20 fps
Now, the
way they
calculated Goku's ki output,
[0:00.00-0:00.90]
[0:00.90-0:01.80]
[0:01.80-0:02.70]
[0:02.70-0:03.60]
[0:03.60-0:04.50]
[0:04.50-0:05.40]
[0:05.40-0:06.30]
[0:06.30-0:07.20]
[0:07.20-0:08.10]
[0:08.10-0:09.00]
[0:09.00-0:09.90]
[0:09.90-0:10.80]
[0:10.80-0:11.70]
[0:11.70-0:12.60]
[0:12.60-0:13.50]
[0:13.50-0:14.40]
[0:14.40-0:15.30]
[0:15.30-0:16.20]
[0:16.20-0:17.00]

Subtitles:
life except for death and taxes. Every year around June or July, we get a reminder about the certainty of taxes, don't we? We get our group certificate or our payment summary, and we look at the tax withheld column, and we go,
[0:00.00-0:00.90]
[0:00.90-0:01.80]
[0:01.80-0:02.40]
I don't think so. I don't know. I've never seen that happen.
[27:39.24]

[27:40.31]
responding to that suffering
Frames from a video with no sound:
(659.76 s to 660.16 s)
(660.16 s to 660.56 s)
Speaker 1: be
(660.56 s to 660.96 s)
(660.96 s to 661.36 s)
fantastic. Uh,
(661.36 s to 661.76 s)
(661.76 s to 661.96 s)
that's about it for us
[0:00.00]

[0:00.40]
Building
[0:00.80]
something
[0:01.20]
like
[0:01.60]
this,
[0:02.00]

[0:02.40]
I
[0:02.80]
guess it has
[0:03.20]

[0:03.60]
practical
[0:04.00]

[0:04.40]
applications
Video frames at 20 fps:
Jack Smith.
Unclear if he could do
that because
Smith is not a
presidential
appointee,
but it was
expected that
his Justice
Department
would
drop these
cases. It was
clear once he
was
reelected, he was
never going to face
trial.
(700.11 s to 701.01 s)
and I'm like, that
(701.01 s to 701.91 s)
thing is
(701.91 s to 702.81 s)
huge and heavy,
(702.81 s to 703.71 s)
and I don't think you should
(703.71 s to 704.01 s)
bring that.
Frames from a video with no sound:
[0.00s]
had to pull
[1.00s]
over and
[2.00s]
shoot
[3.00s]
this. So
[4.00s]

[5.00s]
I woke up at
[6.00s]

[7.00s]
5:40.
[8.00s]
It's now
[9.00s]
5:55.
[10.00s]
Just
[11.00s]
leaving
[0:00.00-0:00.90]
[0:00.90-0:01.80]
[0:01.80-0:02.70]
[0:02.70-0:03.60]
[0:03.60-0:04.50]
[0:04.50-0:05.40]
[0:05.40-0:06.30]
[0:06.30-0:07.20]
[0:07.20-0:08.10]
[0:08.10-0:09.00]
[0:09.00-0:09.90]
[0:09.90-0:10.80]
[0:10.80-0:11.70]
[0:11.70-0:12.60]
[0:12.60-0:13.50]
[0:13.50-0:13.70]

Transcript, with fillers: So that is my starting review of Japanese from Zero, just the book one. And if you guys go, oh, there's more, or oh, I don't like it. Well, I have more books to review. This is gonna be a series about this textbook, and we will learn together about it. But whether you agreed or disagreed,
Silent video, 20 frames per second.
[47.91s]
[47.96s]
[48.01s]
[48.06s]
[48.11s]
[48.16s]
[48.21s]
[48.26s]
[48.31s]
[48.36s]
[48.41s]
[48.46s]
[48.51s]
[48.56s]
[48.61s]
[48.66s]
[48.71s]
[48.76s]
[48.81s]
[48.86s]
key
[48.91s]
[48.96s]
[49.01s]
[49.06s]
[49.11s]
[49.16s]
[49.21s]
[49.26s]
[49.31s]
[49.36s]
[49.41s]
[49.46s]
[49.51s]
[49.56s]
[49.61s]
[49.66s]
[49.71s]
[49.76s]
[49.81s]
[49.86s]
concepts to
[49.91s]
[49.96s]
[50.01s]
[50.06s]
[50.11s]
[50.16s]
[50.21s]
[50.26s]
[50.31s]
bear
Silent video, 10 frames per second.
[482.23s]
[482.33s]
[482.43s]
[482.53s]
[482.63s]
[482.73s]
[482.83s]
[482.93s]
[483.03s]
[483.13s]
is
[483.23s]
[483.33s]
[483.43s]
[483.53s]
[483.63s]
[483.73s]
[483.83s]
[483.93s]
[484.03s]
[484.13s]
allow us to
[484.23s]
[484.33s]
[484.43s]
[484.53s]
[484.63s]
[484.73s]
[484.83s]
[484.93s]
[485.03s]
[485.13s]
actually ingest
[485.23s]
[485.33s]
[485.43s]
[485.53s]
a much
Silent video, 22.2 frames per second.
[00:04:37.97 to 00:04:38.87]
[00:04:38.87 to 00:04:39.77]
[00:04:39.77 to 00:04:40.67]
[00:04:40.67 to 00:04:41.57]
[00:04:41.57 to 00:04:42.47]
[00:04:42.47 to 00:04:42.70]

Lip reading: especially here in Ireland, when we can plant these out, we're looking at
^^^^
- **WORK INSTRUCTIONS**
The data above must be reproduced in full, exactly as given.

- **REPLY**
20 fps
Now, the
way they
calculated Goku's ki output,
[0:00.00-0:00.90]
[0:00.90-0:01.80]
[0:01.80-0:02.70]
[0:02.70-0:03.60]
[0:03.60-0:04.50]
[0:04.50-0:05.40]
[0:05.40-0:06.30]
[0:06.30-0:07.20]
[0:07.20-0:08.10]
[0:08.10-0:09.00]
[0:09.00-0:09.90]
[0:09.90-0:10.80]
[0:10.80-0:11.70]
[0:11.70-0:12.60]
[0:12.60-0:13.50]
[0:13.50-0:14.40]
[0:14.40-0:15.30]
[0:15.30-0:16.20]
[0:16.20-0:17.00]

Subtitles:
life except for death and taxes. Every year around June or July, we get a reminder about the certainty of taxes, don't we? We get our group certificate or our payment summary, and we look at the tax withheld column, and we go,
[0:00.00-0:00.90]
[0:00.90-0:01.80]
[0:01.80-0:02.40]
I don't think so. I don't know. I've never seen that happen.
[27:39.24]

[27:40.31]
responding to that suffering
Frames from a video with no sound:
(659.76 s to 660.16 s)
(660.16 s to 660.56 s)
Speaker 1: be
(660.56 s to 660.96 s)
(660.96 s to 661.36 s)
fantastic. Uh,
(661.36 s to 661.76 s)
(661.76 s to 661.96 s)
that's about it for us
[0:00.00]

[0:00.40]
Building
[0:00.80]
something
[0:01.20]
like
[0:01.60]
this,
[0:02.00]

[0:02.40]
I
[0:02.80]
guess it has
[0:03.20]

[0:03.60]
practical
[0:04.00]

[0:04.40]
applications
Video frames at 20 fps:
Jack Smith.
Unclear if he could do
that because
Smith is not a
presidential
appointee,
but it was
expected that
his Justice
Department
would
drop these
cases. It was
clear once he
was
reelected, he was
never going to face
trial.
(700.11 s to 701.01 s)
and I'm like, that
(701.01 s to 701.91 s)
thing is
(701.91 s to 702.81 s)
huge and heavy,
(702.81 s to 703.71 s)
and I don't think you should
(703.71 s to 704.01 s)
bring that.
Frames from a video with no sound:
[0.00s]
had to pull
[1.00s]
over and
[2.00s]
shoot
[3.00s]
this. So
[4.00s]

[5.00s]
I woke up at
[6.00s]

[7.00s]
5:40.
[8.00s]
It's now
[9.00s]
5:55.
[10.00s]
Just
[11.00s]
leaving
[0:00.00-0:00.90]
[0:00.90-0:01.80]
[0:01.80-0:02.70]
[0:02.70-0:03.60]
[0:03.60-0:04.50]
[0:04.50-0:05.40]
[0:05.40-0:06.30]
[0:06.30-0:07.20]
[0:07.20-0:08.10]
[0:08.10-0:09.00]
[0:09.00-0:09.90]
[0:09.90-0:10.80]
[0:10.80-0:11.70]
[0:11.70-0:12.60]
[0:12.60-0:13.50]
[0:13.50-0:13.70]

Transcript, with fillers: So that is my starting review of Japanese from Zero, just the book one. And if you guys go, oh, there's more, or oh, I don't like it. Well, I have more books to review. This is gonna be a series about this textbook, and we will learn together about it. But whether you agreed or disagreed,
Silent video, 20 frames per second.
[47.91s]
[47.96s]
[48.01s]
[48.06s]
[48.11s]
[48.16s]
[48.21s]
[48.26s]
[48.31s]
[48.36s]
[48.41s]
[48.46s]
[48.51s]
[48.56s]
[48.61s]
[48.66s]
[48.71s]
[48.76s]
[48.81s]
[48.86s]
key
[48.91s]
[48.96s]
[49.01s]
[49.06s]
[49.11s]
[49.16s]
[49.21s]
[49.26s]
[49.31s]
[49.36s]
[49.41s]
[49.46s]
[49.51s]
[49.56s]
[49.61s]
[49.66s]
[49.71s]
[49.76s]
[49.81s]
[49.86s]
concepts to
[49.91s]
[49.96s]
[50.01s]
[50.06s]
[50.11s]
[50.16s]
[50.21s]
[50.26s]
[50.31s]
bear
Silent video, 10 frames per second.
[482.23s]
[482.33s]
[482.43s]
[482.53s]
[482.63s]
[482.73s]
[482.83s]
[482.93s]
[483.03s]
[483.13s]
is
[483.23s]
[483.33s]
[483.43s]
[483.53s]
[483.63s]
[483.73s]
[483.83s]
[483.93s]
[484.03s]
[484.13s]
allow us to
[484.23s]
[484.33s]
[484.43s]
[484.53s]
[484.63s]
[484.73s]
[484.83s]
[484.93s]
[485.03s]
[485.13s]
actually ingest
[485.23s]
[485.33s]
[485.43s]
[485.53s]
a much
Silent video, 22.2 frames per second.
[00:04:37.97 to 00:04:38.87]
[00:04:38.87 to 00:04:39.77]
[00:04:39.77 to 00:04:40.67]
[00:04:40.67 to 00:04:41.57]
[00:04:41.57 to 00:04:42.47]
[00:04:42.47 to 00:04:42.70]

Lip reading: especially here in Ireland, when we can plant these out, we're looking at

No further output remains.